The Leinster Senior Cup
- Sport: Rugby union
- Region: Leinster
- Trophy: Leinster Challenge Cup
- Established: 1881
- Inaugural winner: Dublin University
- Most wins: Lansdowne (29)
- Current season: 2025-26
- Date of final: 13 September, 2025
- Venue of final: Energia Park (Donnybrook)
- Current edition: 139th
- Current holder: Terenure College RFC
- Match score: Terenure College RFC 29 - 21 Lansdowne RFC
- Organising body: Leinster Rugby
- Current sponsor: Bank of Ireland

= Leinster Senior Cup (rugby union) =

The Leinster Senior Cup
| Sport | Rugby union |
| Region | Leinster |
| Trophy | Leinster Challenge Cup |
| Established | 1881 |
| Inaugural winner | Dublin University |
| Most wins | Lansdowne (29) |
| Current season | 2025-26 |
| Date of final | 13 September, 2025 |
| Venue of final | Energia Park (Donnybrook) |
| Current edition | 139th |
| Current holder | Terenure College RFC |
| Match score | Terenure College RFC 29 - 21 Lansdowne RFC |
| Organising body | Leinster Rugby |
| Current sponsor | Bank of Ireland |
The Leinster Senior Cup is a major rugby competition in Ireland, involving all senior rugby clubs in Leinster, i.e., clubs from Leinster competing in the All-Ireland League. From 2006 until 2016 it was known as the Leinster Senior League Cup during the period when the Leinster Senior League had been discontinued, but reverted to its traditional name for the 2016–17 season upon the revival of the Senior League. From 2011 to 2016 only the top senior teams competed and those in the lower divisions of the All-Ireland League competed for the Leinster Senior League Shield.

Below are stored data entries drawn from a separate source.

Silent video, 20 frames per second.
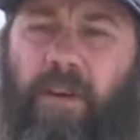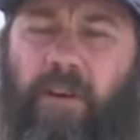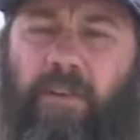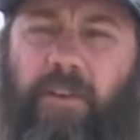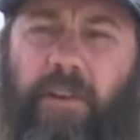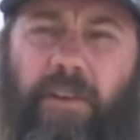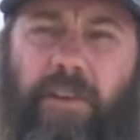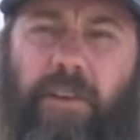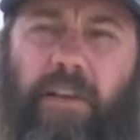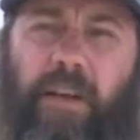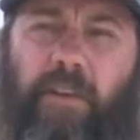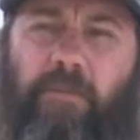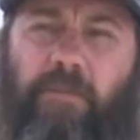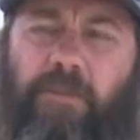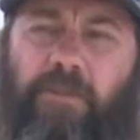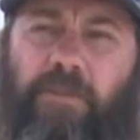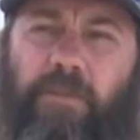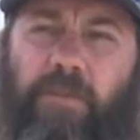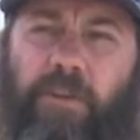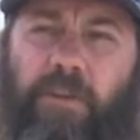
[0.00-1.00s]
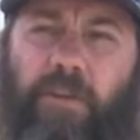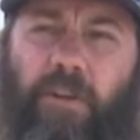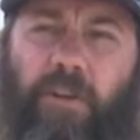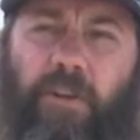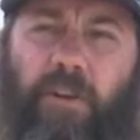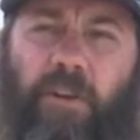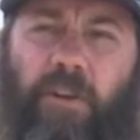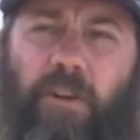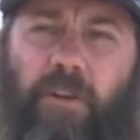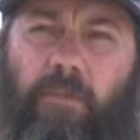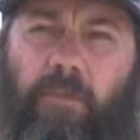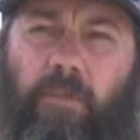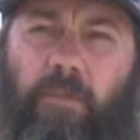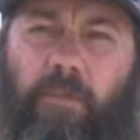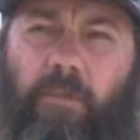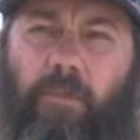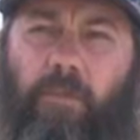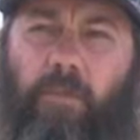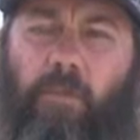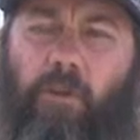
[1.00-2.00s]
I reckon the government should be doing a lot
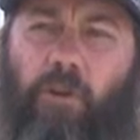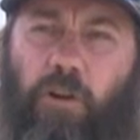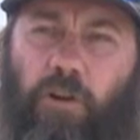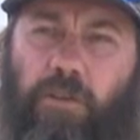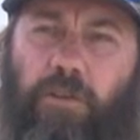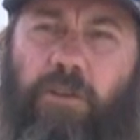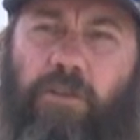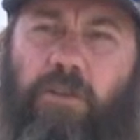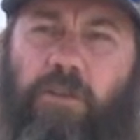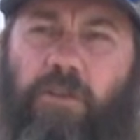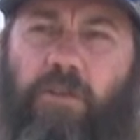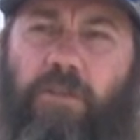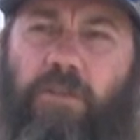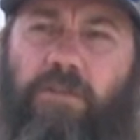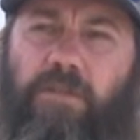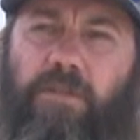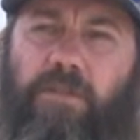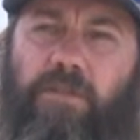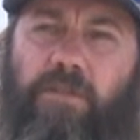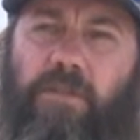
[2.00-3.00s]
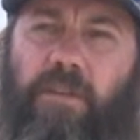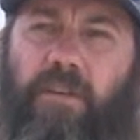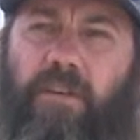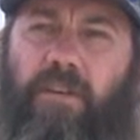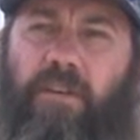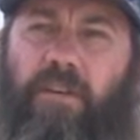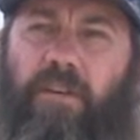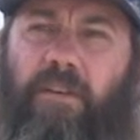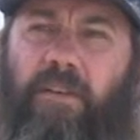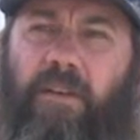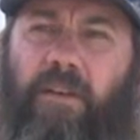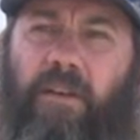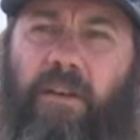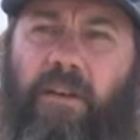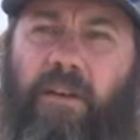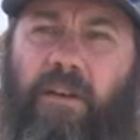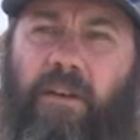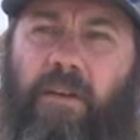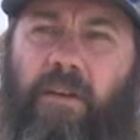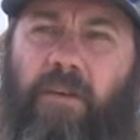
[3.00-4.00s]
more of these courses,
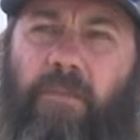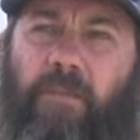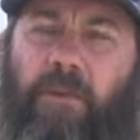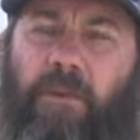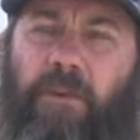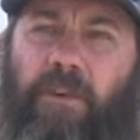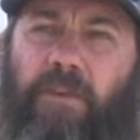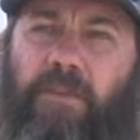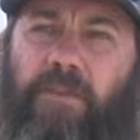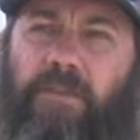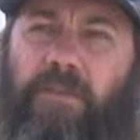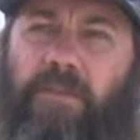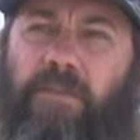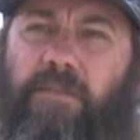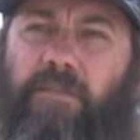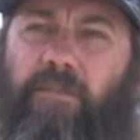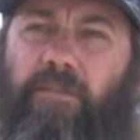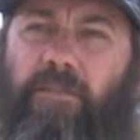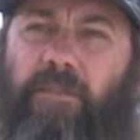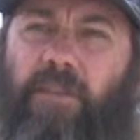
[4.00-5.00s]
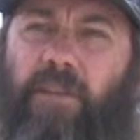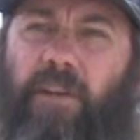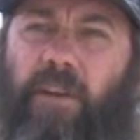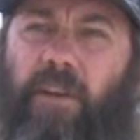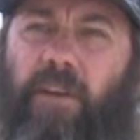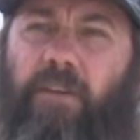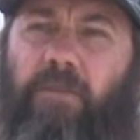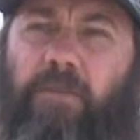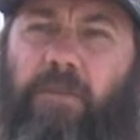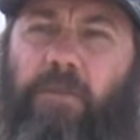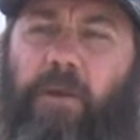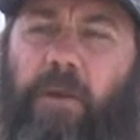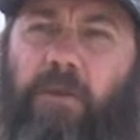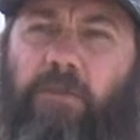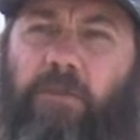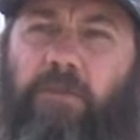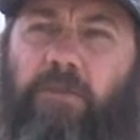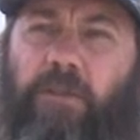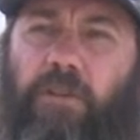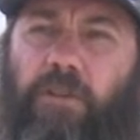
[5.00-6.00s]
because it helps
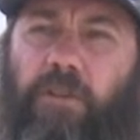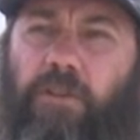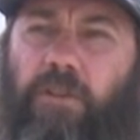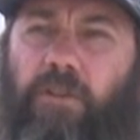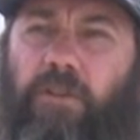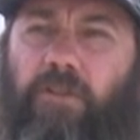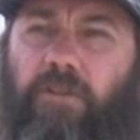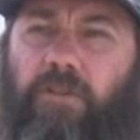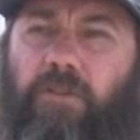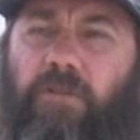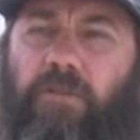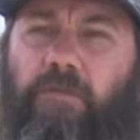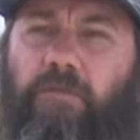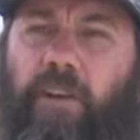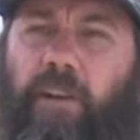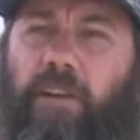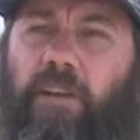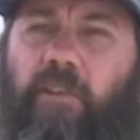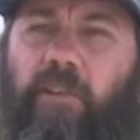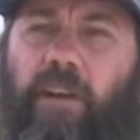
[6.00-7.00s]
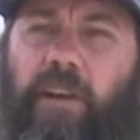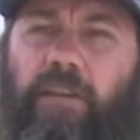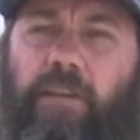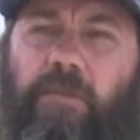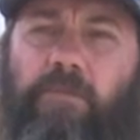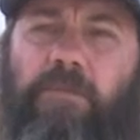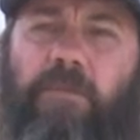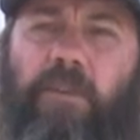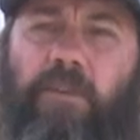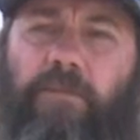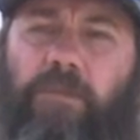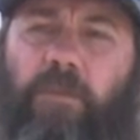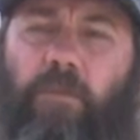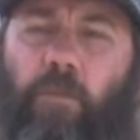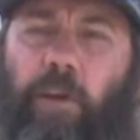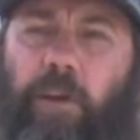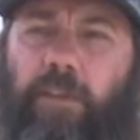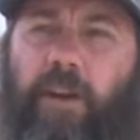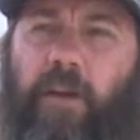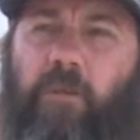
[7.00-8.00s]
people to redirect themselves to
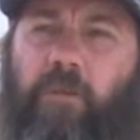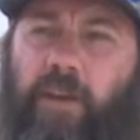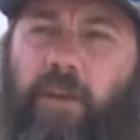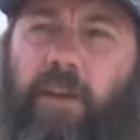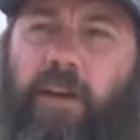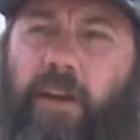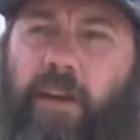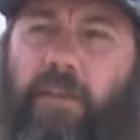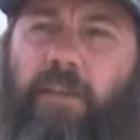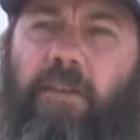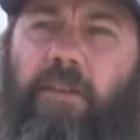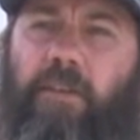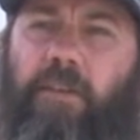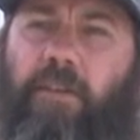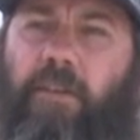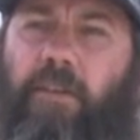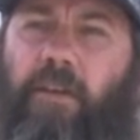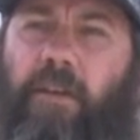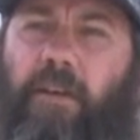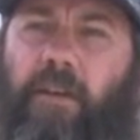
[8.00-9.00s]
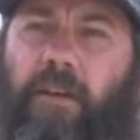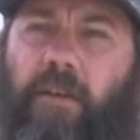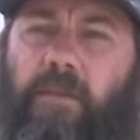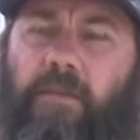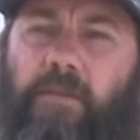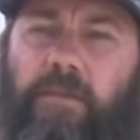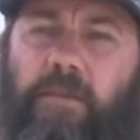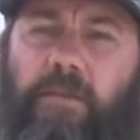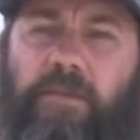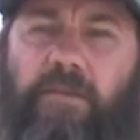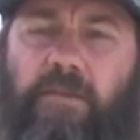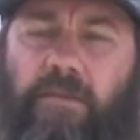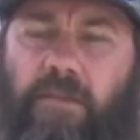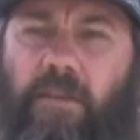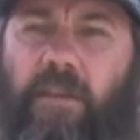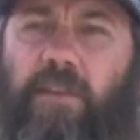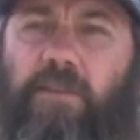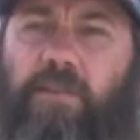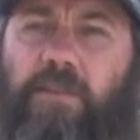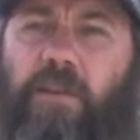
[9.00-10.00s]
where they want to go. Because
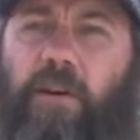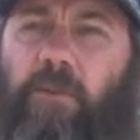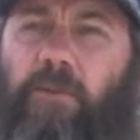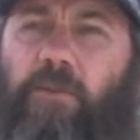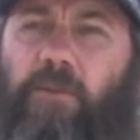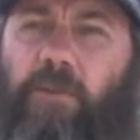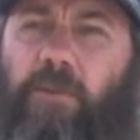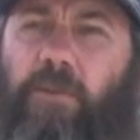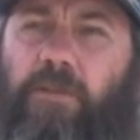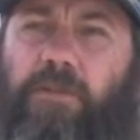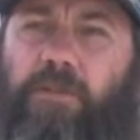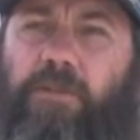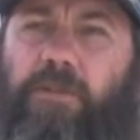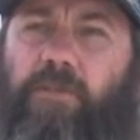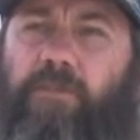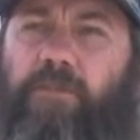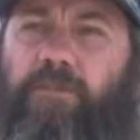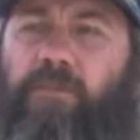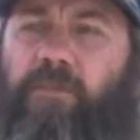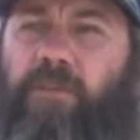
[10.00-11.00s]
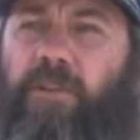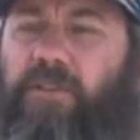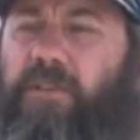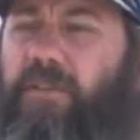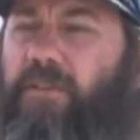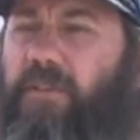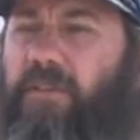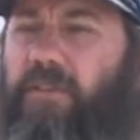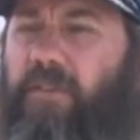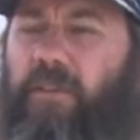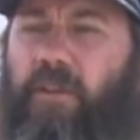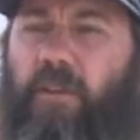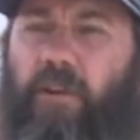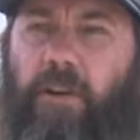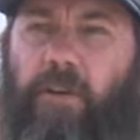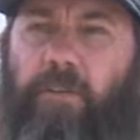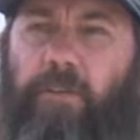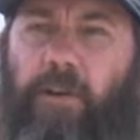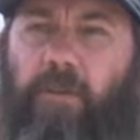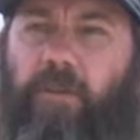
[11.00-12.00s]
these type of courses, because a
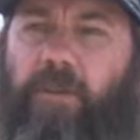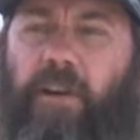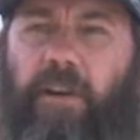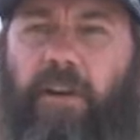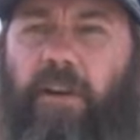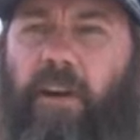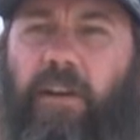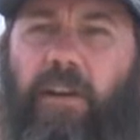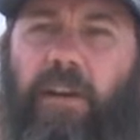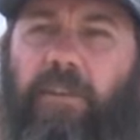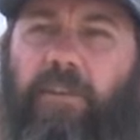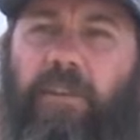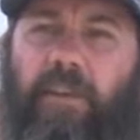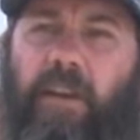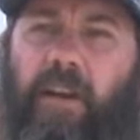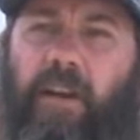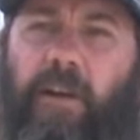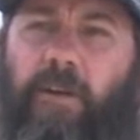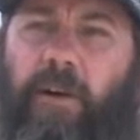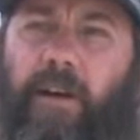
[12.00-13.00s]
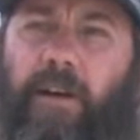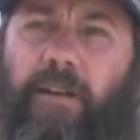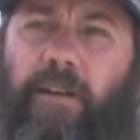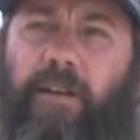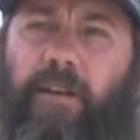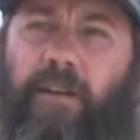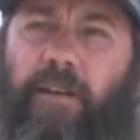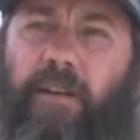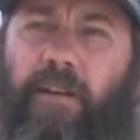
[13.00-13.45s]
lot of people don't know nothing anyway,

From 2023, the competition was restricted to teams in the First Division of the All-Ireland League, with the Senior League being for teams in the Second Division.

==History==

===The Inaugural Leinster Challenge Cup===

The Leinster Challenge Cup competition was founded in the 1881–82 season. A meeting of the Leinster Branch of the Irish Rugby Football Union took place at John Lawrence's Rooms (Sports Outfitters) at 63 Grafton Street on Monday 31 October 1881. The meeting was chaired by William Joshua Goulding, Hon. President I.R.F.U. (1880–81) and was attended by representatives of Dundalk, Dublin University, Kingstown, Lansdowne, Phoenix, Rathmines School, and Wanderers Football Clubs. During the meeting questions were posed and answers given about the proposed All-Ireland Challenge Cup competition. Arising from this discussion, W.O. Neville (Dundalk proposed, seconded by H. Morrell (Dublin University), that a Leinster Challenge Cup be established to advance and encourage rugby football in Leinster. The Leinster Challenge Cup would be open to all clubs in Leinster affiliated to the Union. The meeting decided that a circular should be sent to all Leinster clubs inviting their participation and subscriptions to the Cup Fund. A further meeting of the Leinster Branch I.R.F.U. took place on Friday 11 November 1881 to consider the rules, dates of matches, drawing of rounds and other competition details. At this meeting a Challenge Cup Committee was formed. The closing date for entries to the inaugural Leinster Challenge Cup was set for Wednesday 30 November.

The Challenge Cup Committee - C.B. Croker (Lansdowne), the first Hon. Treasurer of the Leinster Branch, G. Drought (Phoenix), F. Kennedy (Wanderers), first Hon. Secretary of the Leinster Branch, E.A. McCarthy (Kingstown), H. Morrell (Dublin University) and Richard M. Peter (Dundalk) - meet on Thursday 1 December to draw up the ties. The Committee decided on an entry fee of ten shillings per club, that all clubs entering the competition should guarantee a donation to the Cup Fund of at least two guineas, that all matches were to be played at Lansdowne Road, that the ground was to be engaged for several matches and that the proceeds of a 6d (six penny) gate were to be added to the Cup Fund. Clubs were allowed to nominate their own umpires. The Committee proposed to purchase, if possible, a Challenge Cup costing some £50. Through the press, the Committee encouraged lovers of the noble game to attend matches and to support the Cup Fund.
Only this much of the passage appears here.